Vaccines are the most important preventive measure against infectious diseases presently available. Although they have led to the eradication or the elimination of some infectious diseases, concerns about safety are among the main reasons for vaccine hesitancy. In some cases, the biological plausibility of a given damage in association with the temporal association between vaccine administration and disease development makes it difficult to define causality and can justify hesitancy. Only well-conducted epidemiological studies with adequate evaluation of results can clarify whether a true association between vaccines and adverse event development truly exists.
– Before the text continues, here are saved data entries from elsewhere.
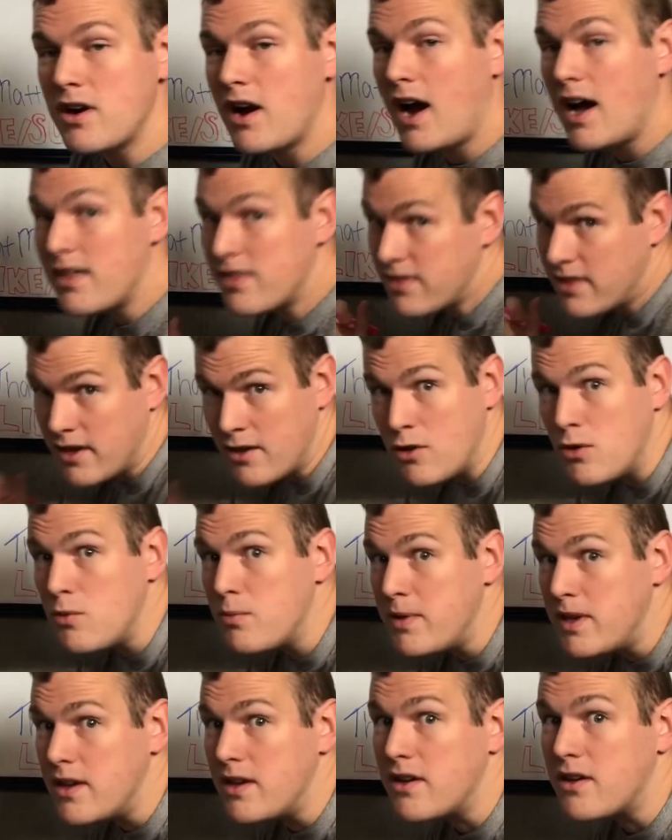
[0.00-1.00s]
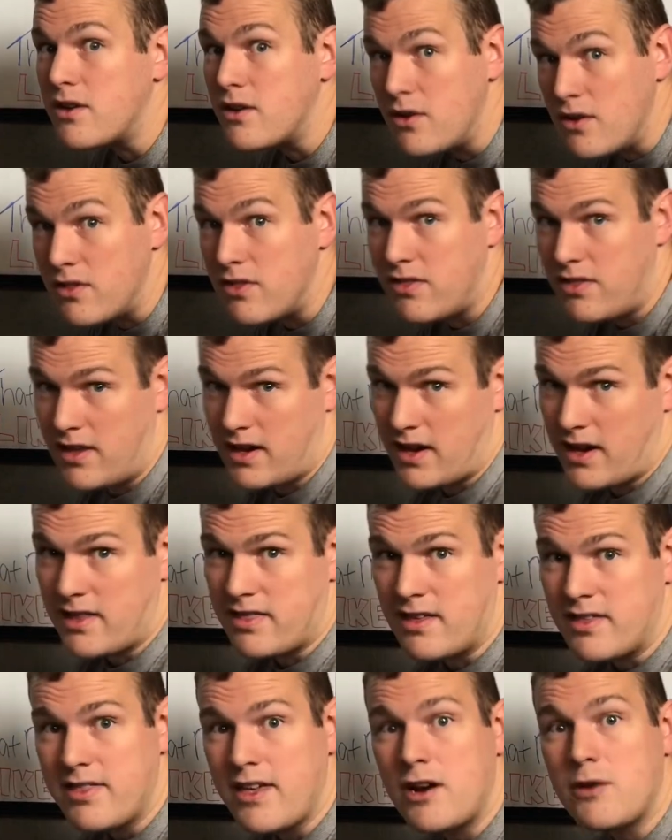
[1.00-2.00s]
I think will be a good thing. I
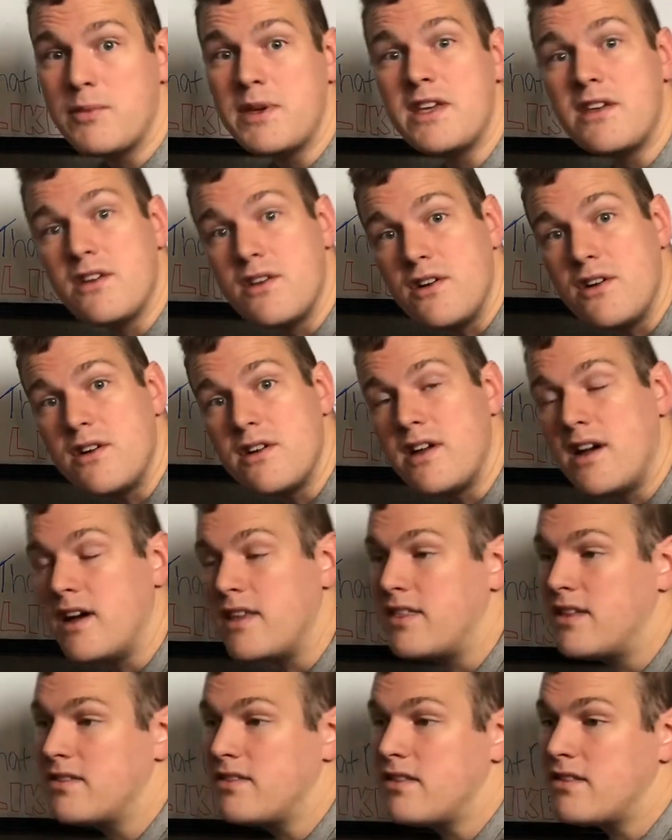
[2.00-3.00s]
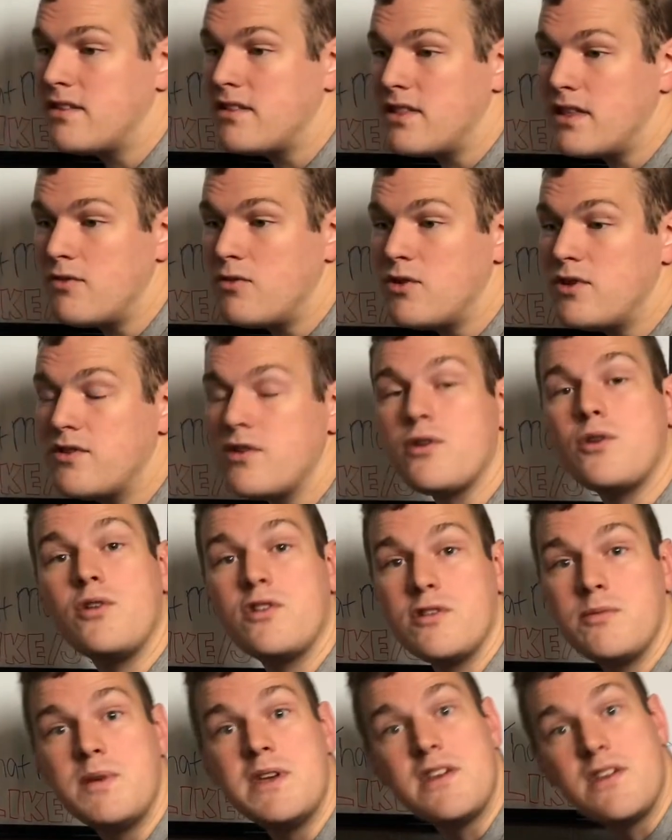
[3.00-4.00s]
think that'll be good. I think the deliveries are
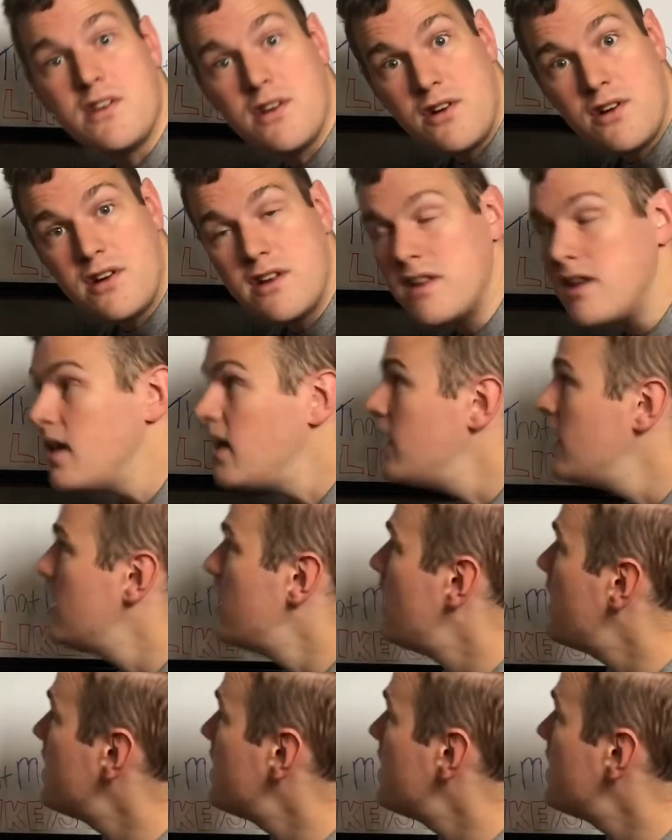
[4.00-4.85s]
going to be good. I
Autoimmune neurological syndromes that follow vaccine use are among these. In this narrative review, the potential association between vaccines and the development of these syndromes are discussed. Literature analysis showed that most of the associations between vaccines and nervous system autoimmune syndromes that have been reported as severe adverse events following immunization are no longer evidenced when well-conducted epidemiological studies are carried out. Although the rarity of autoimmune diseases makes it difficult to strictly exclude that, albeit exceptionally, some vaccines may induce an autoimmune neurological disease, no definitive demonstration of a potential role of vaccines in causing autoimmune neurological syndromes is presently available. Consequently, the fear of neurological autoimmune disease cannot limit the use of the most important preventive measure presently available against infectious diseases.

Keywords: aluminum; guillain–barré syndrome; mercury; nervous system demyelinating syndrome; vaccine adverse events; vaccine autoimmunity.